PhD-Kopecna-Renata/Chapters/EventSelection/MultCand.tex



								\subsection{Treatment of multiple candidates}\label{sec:sel-MultipleCandidates}


								In most \lhcb analyses, multiple candidates are not considered as a pollution due to the relatively precise charged track selection. In the case of \piz reconstruction, especially resolved \piz, multiple candidates are abundant. Multiple candidates refers to an event that is reconstructed with several signal candidates. This can happen \eg when a \piz meson is reconstructed using a random photon, especially in the case of very soft pions.


								It is presented in \refFig{sel-Multiple} that the fraction of events containing multiple candidates decreases with increasing value of MLP response. This reflects the fact that MLP removes background events.


								\begin{figure}[hbt!]

								    \centering

								    \includegraphics[width=0.47\textwidth]{./Data/MultipleCandidates/Run_1_tagged.png} \hspace{10pt}

								    \includegraphics[width=0.47\textwidth]{./Data/MultipleCandidates/Run_2_tagged.png}

								    \captionof{figure}[Fraction of multiple candidates in data and simulation.]{Fraction of multiple candidates in data and simulation depending on the cut on MLP response. The fraction is defined as the number of all multiple candidates divided by the number of all events. This means that if \eg there is one event with two multiple candidates in a sample of ten events, the ratio would be 0.2. This represents the number of events we actually exclude as the \emph{fake} candidates are indistinguishable from \emph{true} candidates. The blue points represent data, the orange points represent the simulation sample and the green points represent the truth-matched simulation sample. } \label{fig:sel-Multiple}

								\end{figure}


								Removing all multiple candidates no matter if they correspond to signal or not could negatively effect the significance $\mathcal{S}$, defined in \refEq{significance}, where $S$ is the number of signal candidates and $B$ is the amount of background candidates:

								\begin{equation}\label{eq:significance}

									\mathcal{S} = \frac{S}{\sqrt{S+B}}\,.

								\end{equation}

								However, as shown in \refFig{sel-Multiple}, the final fraction of multiple candidates in the sample is about 10\%. This means that in the worst possible case, 5\% of true candidates have exactly one fake partner. In this case, the significance is worsened by a factor 0.97. The possible gain in significance if we would remove only the fake events is negligible. As a small fraction of candidates (about a 1\%) have more than one fake partner, the removal of all events with \emph{at least} one fake partner does not worsen the significance. As the disentanglement of the \emph{true} candidate from the \emph{fake} candidate is almost impossible and the possible loss of significance negligible, all multiple candidates are removed.

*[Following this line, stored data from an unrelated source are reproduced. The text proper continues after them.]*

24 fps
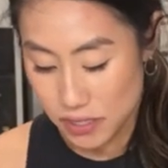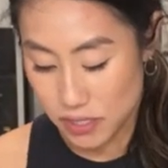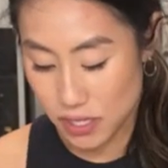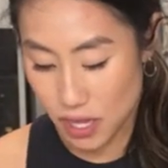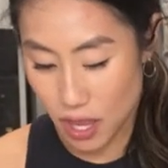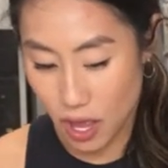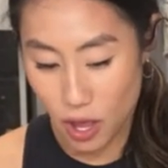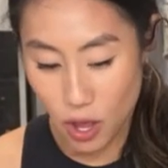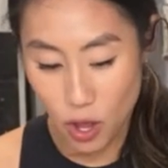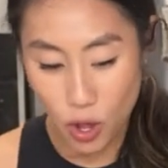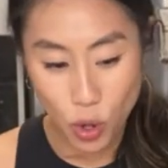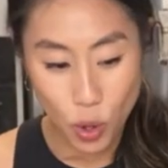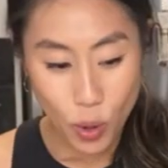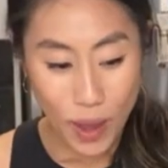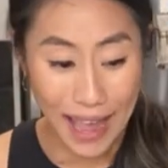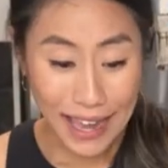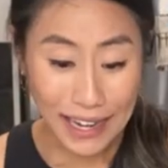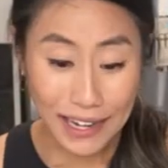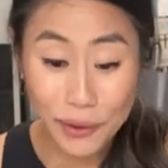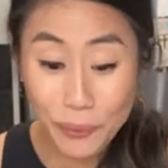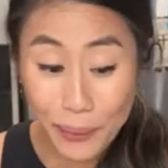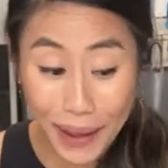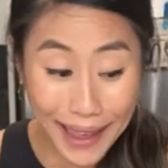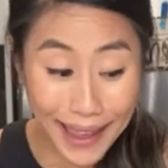So
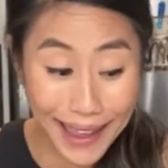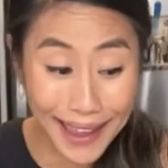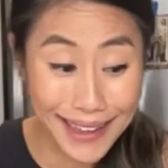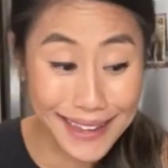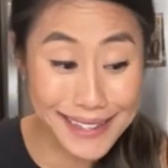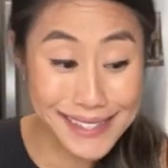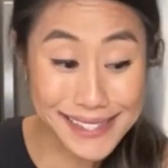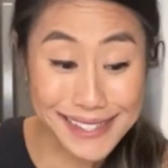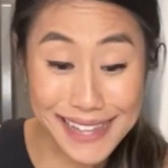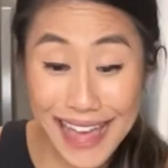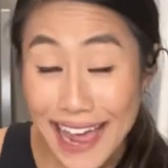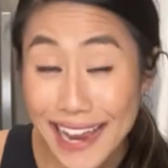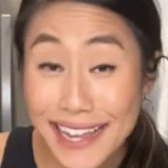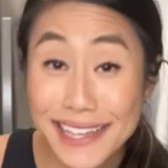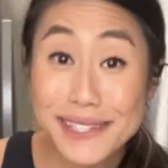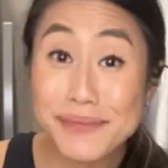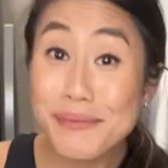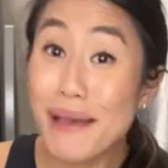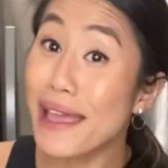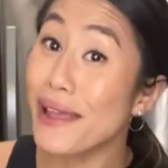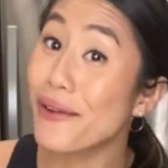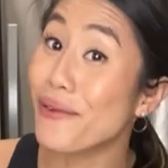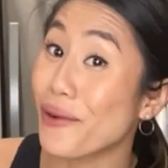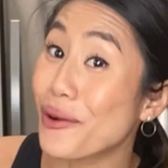anyways, that is
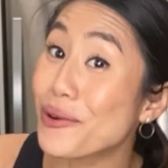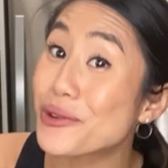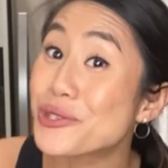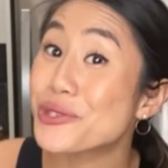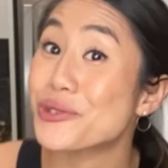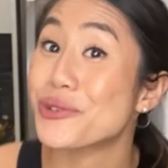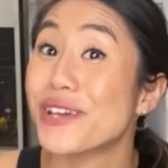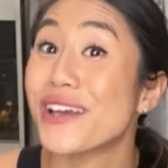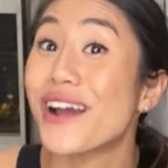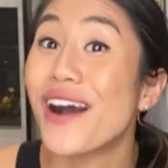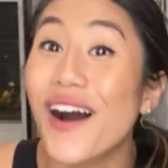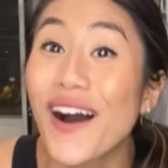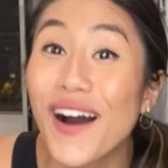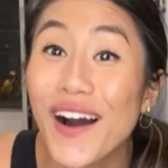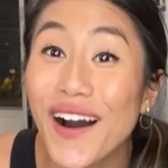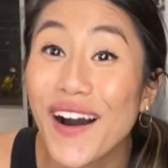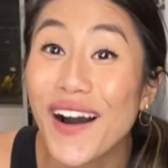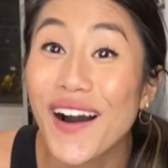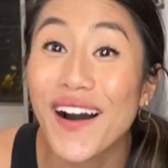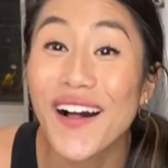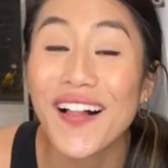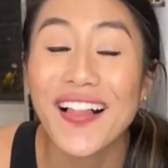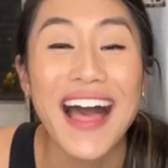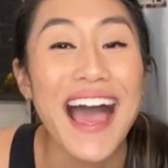my grocery
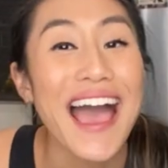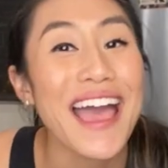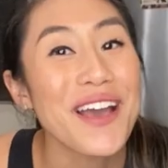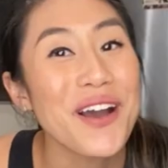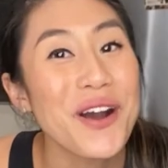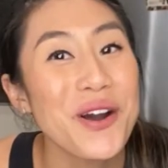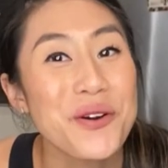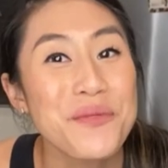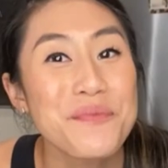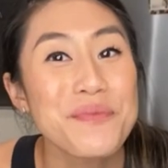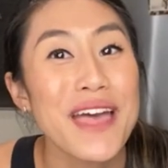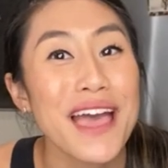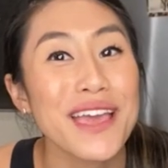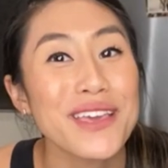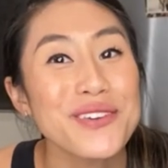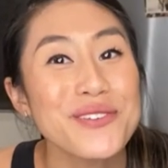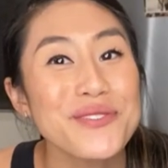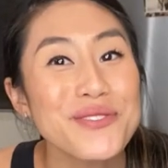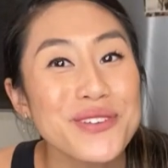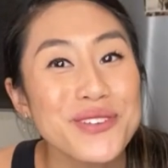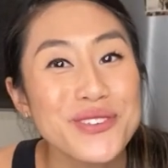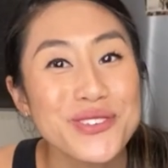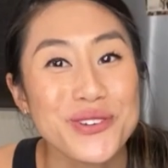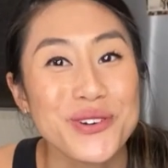haul. I hope that you
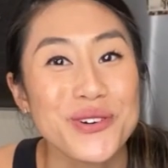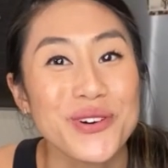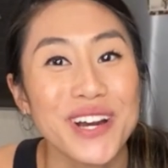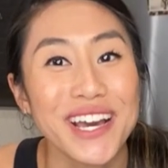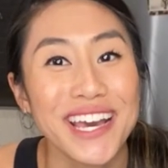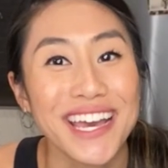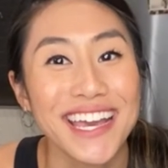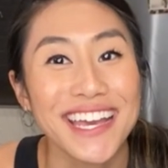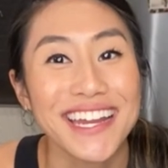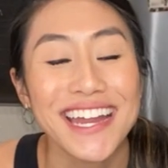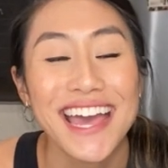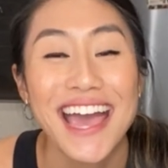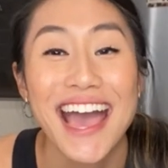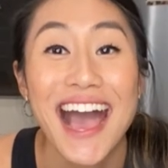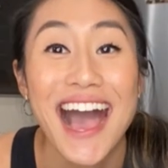enjoyed.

								%As most events have two multiple candidates (about 8.6\% of all events is fake\footnote{Which makes up in total 17.2\% of all events.}), the effective significance is then

								%\begin{equation}

								%\mathcal{S'} = \frac{S-F}{\sqrt{S-F+B-F}}\,,

								%\end{equation}

								%where $F$ denotes the number of fake candidates.  The ratio of ideal significance $\mathcal{S}$ over achievable significance $\mathcal{S'}$ can be rewritten as

								%\begin{equation}

								% \frac{S \sqrt{1 - \frac{2 F}{B + S}}}{S -F}% \sim \frac{1}{\sqrt{(1-F/S)}}

								%\end{equation}

								%and assuming $F/(S+B) = 8.6\%$ and $S\sim B$, the significance is worsened by a factor of 0.98. On the other hand, as another 5.8\% have three multiple candidates\footnote{Including both fake and real events.} or more\footnote{Up to 8!}, therefore removal of all fake candidates together with the real candidates does not worsen the overall significance.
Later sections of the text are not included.